Complex regional pain syndrome type 1 (CRPS1) may be evoked by ischemia/reperfusion, eliciting acute and chronic pain that is difficult to treat. Despite this, the underlying mechanism of CRPS1 has not been fully elucidated. Therefore, the goal of this study is to evaluate the involvement of inflammation, oxidative stress, and the transient receptor potential ankyrin 1 (TRPA1) channel, a chemosensor of inflammation and oxidative substances, in an animal model of chronic post-ischemia pain (CPIP). Male Wistar rats were subjected to 3 h hind paw ischemia/reperfusion (CPIP model). Different parameters of nociception, inflammation, ischemia, and oxidative stress were evaluated at 1 (acute) and 14 (chronic) days after CPIP. The effect of a TRPA1 antagonist and the TRPA1 immunoreactivity were also observed after CPIP. In the CPIP acute phase, we observed mechanical and cold allodynia; increased levels of tumor necrosis factor-α (hind paw), ischemia-modified albumin (IMA) (serum), protein carbonyl (hind paw and spinal cord), lactate (serum), and 4-hydroxy-2-nonenal (4-HNE, hind paw and spinal cord); and higher myeloperoxidase (MPO) and N-acetyl-β-D-glucosaminidase (NAGase) activities (hind paw). In the CPIP chronic phase, we detected mechanical and cold allodynia and increased levels of IMA (serum), protein carbonyl (hind paw and spinal cord), and 4-HNE (hind paw and spinal cord). TRPA1 antagonism reduced mechanical and cold allodynia 1 and 14 days after CPIP, but no change in TRPA1 immunoreactivity was observed. Different mechanisms underlie acute (inflammation and oxidative stress) and chronic (oxidative stress) phases of CPIP. TRPA1 activation may be relevant for CRPS1/CPIP-induced acute and chronic pain.
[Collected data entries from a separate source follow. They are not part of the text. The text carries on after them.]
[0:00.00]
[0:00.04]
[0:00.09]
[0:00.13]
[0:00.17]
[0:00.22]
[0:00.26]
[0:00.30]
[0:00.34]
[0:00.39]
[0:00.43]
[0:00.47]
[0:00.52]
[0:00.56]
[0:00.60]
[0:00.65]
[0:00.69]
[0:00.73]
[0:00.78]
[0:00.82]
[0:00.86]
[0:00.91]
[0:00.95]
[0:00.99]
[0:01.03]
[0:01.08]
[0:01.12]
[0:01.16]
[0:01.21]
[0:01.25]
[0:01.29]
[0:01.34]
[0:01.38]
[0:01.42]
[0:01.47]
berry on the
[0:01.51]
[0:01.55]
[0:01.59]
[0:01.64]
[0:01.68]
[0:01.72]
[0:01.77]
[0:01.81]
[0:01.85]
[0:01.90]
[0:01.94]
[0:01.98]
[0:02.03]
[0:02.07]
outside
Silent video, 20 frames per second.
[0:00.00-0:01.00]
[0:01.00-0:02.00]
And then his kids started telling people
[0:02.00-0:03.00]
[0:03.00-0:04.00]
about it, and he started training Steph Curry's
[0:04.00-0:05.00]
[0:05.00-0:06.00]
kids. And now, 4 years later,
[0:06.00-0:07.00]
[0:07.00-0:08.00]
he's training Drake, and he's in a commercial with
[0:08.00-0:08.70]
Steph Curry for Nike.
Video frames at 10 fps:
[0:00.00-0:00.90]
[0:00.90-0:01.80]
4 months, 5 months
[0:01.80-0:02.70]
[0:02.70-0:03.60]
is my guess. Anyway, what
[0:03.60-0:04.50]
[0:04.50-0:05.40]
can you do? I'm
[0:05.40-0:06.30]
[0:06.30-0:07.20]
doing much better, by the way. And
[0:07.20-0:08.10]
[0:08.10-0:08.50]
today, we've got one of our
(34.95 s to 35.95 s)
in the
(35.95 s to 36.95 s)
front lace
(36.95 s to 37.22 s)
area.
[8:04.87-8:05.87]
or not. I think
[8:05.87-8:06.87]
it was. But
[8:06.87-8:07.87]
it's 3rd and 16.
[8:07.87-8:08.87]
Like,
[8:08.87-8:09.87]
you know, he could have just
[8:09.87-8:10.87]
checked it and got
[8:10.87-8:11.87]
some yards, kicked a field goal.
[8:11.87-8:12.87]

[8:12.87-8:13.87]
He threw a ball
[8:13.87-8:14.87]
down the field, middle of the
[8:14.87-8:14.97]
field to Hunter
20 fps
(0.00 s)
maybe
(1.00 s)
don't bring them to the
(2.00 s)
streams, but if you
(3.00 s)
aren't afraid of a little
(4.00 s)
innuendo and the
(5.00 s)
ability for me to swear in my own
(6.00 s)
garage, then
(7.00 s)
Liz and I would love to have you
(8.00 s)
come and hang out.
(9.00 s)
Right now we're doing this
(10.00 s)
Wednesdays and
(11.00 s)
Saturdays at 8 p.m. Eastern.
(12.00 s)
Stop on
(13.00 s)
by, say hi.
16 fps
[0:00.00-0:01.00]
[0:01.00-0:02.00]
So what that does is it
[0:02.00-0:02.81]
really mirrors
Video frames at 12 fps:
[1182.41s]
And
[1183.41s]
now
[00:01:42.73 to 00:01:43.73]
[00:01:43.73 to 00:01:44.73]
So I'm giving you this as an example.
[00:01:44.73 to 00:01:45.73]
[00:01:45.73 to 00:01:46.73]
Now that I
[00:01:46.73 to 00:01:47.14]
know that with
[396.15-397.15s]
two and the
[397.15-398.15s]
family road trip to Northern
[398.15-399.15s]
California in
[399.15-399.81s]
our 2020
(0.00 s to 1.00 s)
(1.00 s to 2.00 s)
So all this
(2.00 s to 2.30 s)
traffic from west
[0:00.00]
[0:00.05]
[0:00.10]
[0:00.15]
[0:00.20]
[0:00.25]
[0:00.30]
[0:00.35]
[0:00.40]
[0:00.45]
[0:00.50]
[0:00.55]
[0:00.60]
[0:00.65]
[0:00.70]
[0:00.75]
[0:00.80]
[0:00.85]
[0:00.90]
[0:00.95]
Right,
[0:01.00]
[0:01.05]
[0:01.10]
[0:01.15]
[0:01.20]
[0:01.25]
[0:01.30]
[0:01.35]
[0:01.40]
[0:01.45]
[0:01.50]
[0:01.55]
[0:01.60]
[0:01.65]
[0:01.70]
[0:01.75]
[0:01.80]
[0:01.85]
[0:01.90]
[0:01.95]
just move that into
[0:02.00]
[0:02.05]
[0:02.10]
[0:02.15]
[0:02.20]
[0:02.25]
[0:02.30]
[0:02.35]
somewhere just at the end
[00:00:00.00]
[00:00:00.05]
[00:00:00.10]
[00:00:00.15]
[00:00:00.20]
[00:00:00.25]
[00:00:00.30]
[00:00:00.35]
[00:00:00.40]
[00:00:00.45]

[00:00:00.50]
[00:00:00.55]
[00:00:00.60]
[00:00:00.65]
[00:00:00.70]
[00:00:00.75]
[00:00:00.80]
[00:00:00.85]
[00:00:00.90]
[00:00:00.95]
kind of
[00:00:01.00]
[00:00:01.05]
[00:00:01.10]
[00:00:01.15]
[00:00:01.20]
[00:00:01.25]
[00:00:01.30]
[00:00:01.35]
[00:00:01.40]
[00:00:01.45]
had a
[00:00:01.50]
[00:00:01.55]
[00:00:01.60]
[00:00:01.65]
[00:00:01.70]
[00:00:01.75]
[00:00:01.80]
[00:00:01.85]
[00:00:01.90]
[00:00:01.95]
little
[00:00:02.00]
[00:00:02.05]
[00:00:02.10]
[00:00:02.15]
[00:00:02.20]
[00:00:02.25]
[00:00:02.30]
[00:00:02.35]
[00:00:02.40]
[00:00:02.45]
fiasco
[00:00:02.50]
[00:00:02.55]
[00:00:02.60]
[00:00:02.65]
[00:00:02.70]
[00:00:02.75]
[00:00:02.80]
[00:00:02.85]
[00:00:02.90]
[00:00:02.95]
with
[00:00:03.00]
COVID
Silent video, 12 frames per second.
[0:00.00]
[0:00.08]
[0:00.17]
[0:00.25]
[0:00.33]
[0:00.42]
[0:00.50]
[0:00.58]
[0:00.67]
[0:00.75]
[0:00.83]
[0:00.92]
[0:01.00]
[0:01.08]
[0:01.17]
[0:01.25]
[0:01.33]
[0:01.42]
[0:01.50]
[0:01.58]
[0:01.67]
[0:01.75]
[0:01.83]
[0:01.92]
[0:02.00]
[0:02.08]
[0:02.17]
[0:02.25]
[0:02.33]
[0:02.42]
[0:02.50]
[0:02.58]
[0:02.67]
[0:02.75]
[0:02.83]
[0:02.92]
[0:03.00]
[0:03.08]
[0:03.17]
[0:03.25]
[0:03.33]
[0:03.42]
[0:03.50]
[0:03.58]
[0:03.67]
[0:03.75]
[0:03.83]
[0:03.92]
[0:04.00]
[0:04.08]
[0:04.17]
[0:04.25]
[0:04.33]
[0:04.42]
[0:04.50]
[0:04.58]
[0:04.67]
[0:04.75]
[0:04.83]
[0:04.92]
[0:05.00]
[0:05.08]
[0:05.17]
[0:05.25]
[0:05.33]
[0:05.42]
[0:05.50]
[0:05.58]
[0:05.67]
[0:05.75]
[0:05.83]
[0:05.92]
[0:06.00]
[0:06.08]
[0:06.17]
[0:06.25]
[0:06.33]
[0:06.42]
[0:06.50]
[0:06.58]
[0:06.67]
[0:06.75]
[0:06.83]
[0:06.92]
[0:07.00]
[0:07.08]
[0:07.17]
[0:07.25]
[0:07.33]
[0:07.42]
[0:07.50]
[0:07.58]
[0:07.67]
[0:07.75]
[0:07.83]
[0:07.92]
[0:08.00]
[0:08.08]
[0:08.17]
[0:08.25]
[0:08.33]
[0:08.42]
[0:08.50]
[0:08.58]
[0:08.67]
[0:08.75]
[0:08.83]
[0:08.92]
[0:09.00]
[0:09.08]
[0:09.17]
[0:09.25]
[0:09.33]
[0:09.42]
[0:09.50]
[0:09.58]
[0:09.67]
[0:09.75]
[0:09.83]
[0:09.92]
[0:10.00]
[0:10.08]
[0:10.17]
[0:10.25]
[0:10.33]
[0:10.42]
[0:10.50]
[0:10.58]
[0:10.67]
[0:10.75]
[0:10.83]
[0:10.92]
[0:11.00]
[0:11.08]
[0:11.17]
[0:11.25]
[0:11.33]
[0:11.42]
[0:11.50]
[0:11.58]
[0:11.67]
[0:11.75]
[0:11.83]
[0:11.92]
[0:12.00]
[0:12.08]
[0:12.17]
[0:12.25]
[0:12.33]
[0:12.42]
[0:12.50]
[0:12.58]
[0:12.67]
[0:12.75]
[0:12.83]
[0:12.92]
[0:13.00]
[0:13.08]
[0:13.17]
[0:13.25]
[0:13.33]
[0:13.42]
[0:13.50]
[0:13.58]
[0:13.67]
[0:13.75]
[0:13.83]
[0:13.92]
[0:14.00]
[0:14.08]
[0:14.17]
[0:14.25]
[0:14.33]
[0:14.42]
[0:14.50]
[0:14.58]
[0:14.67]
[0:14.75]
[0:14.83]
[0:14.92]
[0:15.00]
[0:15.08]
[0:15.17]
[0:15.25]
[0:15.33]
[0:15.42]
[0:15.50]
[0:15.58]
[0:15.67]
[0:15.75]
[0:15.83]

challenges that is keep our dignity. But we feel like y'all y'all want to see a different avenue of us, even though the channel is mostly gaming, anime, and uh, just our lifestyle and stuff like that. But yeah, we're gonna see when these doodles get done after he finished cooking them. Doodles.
1型复杂性区域疼痛综合征(CRPS1)可能由缺血/再灌注引发,导致难以治疗的急慢性疼痛。尽管如此,CRPS1的潜在机制尚未完全阐明。因此,本研究的目的是在慢性缺血后疼痛(CPIP)动物模型中评估炎症、氧化应激以及瞬时受体电位锚蛋白1(TRPA1)通道(一种炎症和氧化物质的化学感受器)的作用。雄性Wistar大鼠接受3小时后爪缺血/再灌注(CPIP模型)。在CPIP后1天(急性期)和14天(慢性期)评估不同的伤害感受、炎症、缺血和氧化应激参数。CPIP后还观察了TRPA1拮抗剂的作用和TRPA1免疫反应性。在CPIP急性期,我们观察到机械性和冷觉异常性疼痛;肿瘤坏死因子-α(后爪)、缺血修饰白蛋白(IMA)(血清)、蛋白质羰基(后爪和脊髓)、乳酸(血清)和4-羟基壬烯醛(4-HNE,后爪和脊髓)水平升高;以及更高的髓过氧化物酶(MPO)和N-乙酰-β-D-葡萄糖苷酶(NAGase)活性(后爪)。在CPIP慢性期,我们检测到机械性和冷觉异常性疼痛以及IMA(血清)、蛋白质羰基(后爪和脊髓)和4-HNE(后爪和脊髓)水平升高。TRPA1拮抗作用在CPIP后1天和14天减轻了机械性和冷觉异常性疼痛,但未观察到TRPA1免疫反应性的变化。CPIP的急性(炎症和氧化应激)和慢性(氧化应激)阶段存在不同的机制。TRPA1激活可能与CRPS1/CPIP诱导的急慢性疼痛相关。